Mayoritas Anggota Komisi XI DPR Diduga Terima Dana CSR BI–OJK, KPK Lakukan Penyelidikan
Jakarta, DKI Jakarta - Jumat, 8 Agustus 2025 – Komisi Pemberantasan Korupsi (KPK) mengungkap dugaan serius bahwa mayoritas anggota Komisi XI DPR RI menerima dana Corporate Social Responsibility (CSR) dari Bank Indonesia (BI) dan Otoritas Jasa Keuangan (OJK). Dugaan ini muncul berdasarkan pengakuan mantan anggota Komisi XI DPR, Satori, yang kini menjadi tersangka dalam kasus dugaan gratifikasi dan tindak pidana pencucian uang (TPPU).
Dalam keterangannya, Satori menyebut bahwa sebagian besar anggota Komisi XI juga menikmati aliran dana CSR dari BI dan OJK selama periode 2020 hingga 2023. KPK kini mendalami keterangan tersebut dan membuka peluang adanya tersangka baru dalam kasus ini.
Dua Anggota DPR Jadi Tersangka
Selain Satori (Fraksi NasDem), KPK juga menetapkan Heri Gunawan (Fraksi Gerindra) sebagai tersangka. Keduanya diduga menerima dana miliaran rupiah:
Satori disebut menerima Rp12,52 miliar dari BI, OJK, dan mitra kerja Komisi XI.
Heri Gunawan diduga menerima total Rp15,86 miliar yang digunakan untuk keperluan pribadi seperti pembangunan usaha dan pembelian aset.
KPK menegaskan bahwa penyelidikan akan difokuskan pada pola penyaluran dana CSR dan potensi keterlibatan anggota DPR lainnya. “Kami dalami keterangannya, termasuk soal distribusi dana dan siapa saja yang menerima,” kata Juru Bicara KPK, Tessa Mahardika.
Komisi XI DPR Membantah
Ketua Komisi XI DPR, Mukhamad Misbakhun, menegaskan pihaknya menghormati proses hukum yang sedang berjalan dan siap bekerja sama jika dibutuhkan.
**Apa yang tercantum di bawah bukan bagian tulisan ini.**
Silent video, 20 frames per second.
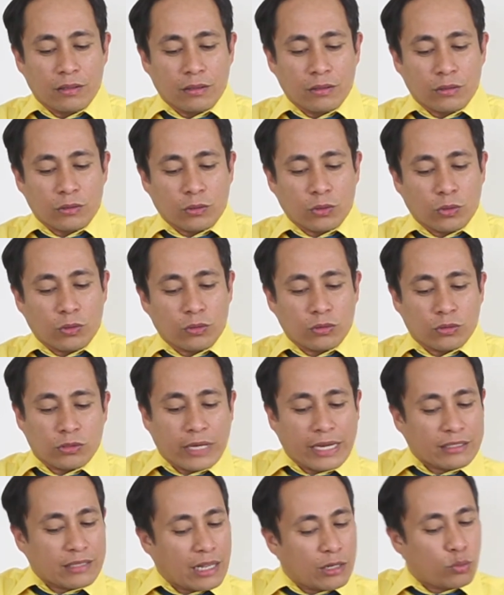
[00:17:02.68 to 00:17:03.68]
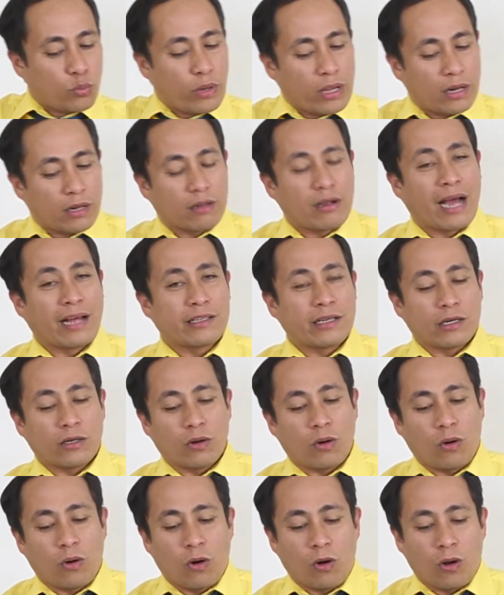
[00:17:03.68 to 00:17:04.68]
So Satan will gather
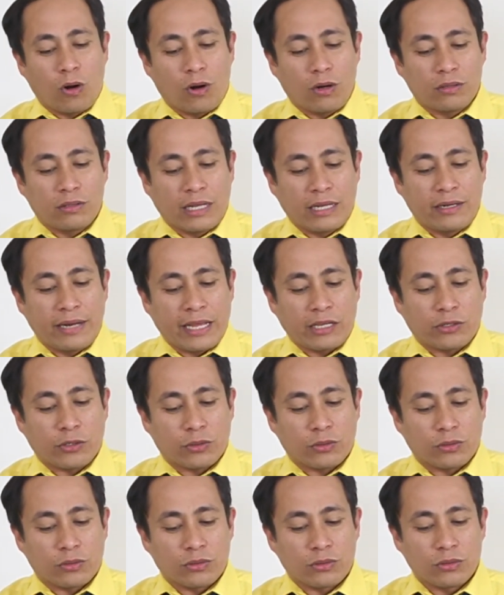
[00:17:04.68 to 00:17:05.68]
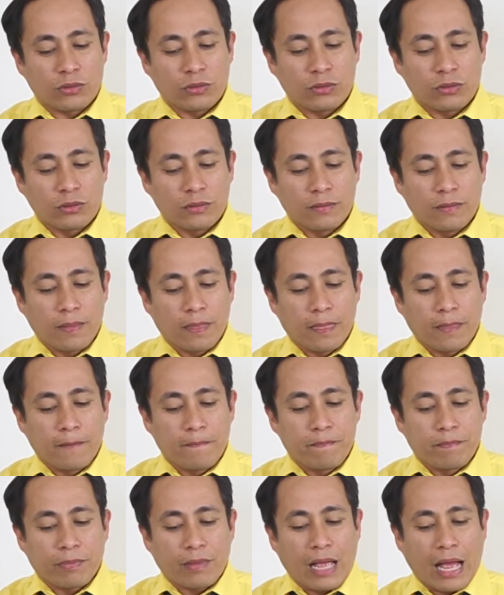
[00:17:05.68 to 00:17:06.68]
all the nations
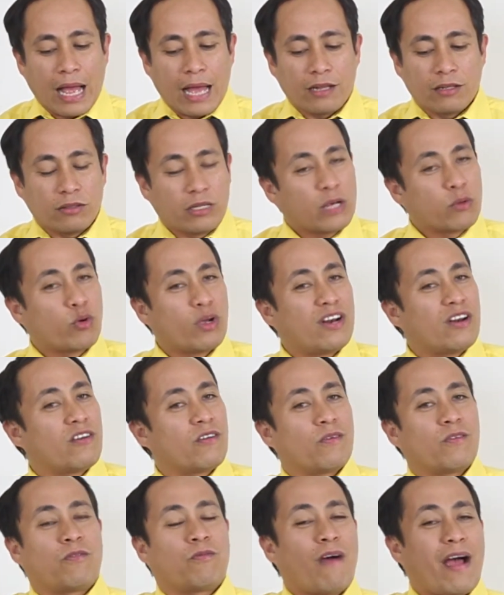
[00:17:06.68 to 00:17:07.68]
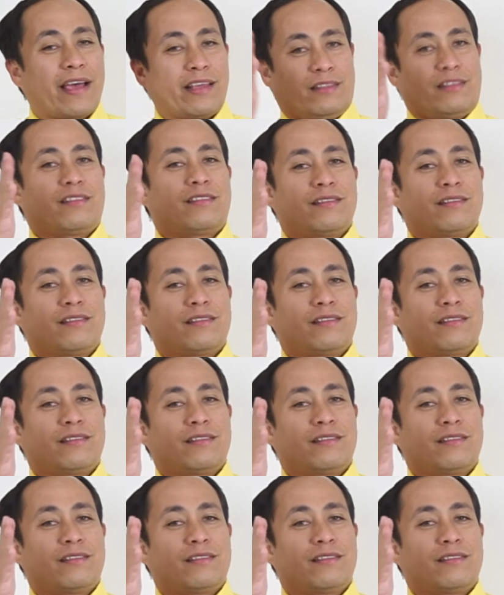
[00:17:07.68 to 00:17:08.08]
and they will fight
Sementara itu, Anggota Komisi XI lainnya, Melchias Marcus Mekeng, membantah keras tudingan tersebut.
“Tidak ada pembagian dana CSR ke anggota. Dana CSR langsung disalurkan ke masyarakat, rumah ibadah, dan UMKM,” tegas Mekeng.
KPK Fokus Usut Aliran Dana CSR
KPK akan menelusuri mekanisme penyaluran CSR BI dan OJK. Dugaan adanya penyalahgunaan wewenang dan suap terhadap anggota legislatif menjadi perhatian utama. Jika terbukti benar, kasus ini bisa menjadi salah satu skandal besar di parlemen menjelang tahun politik 2029.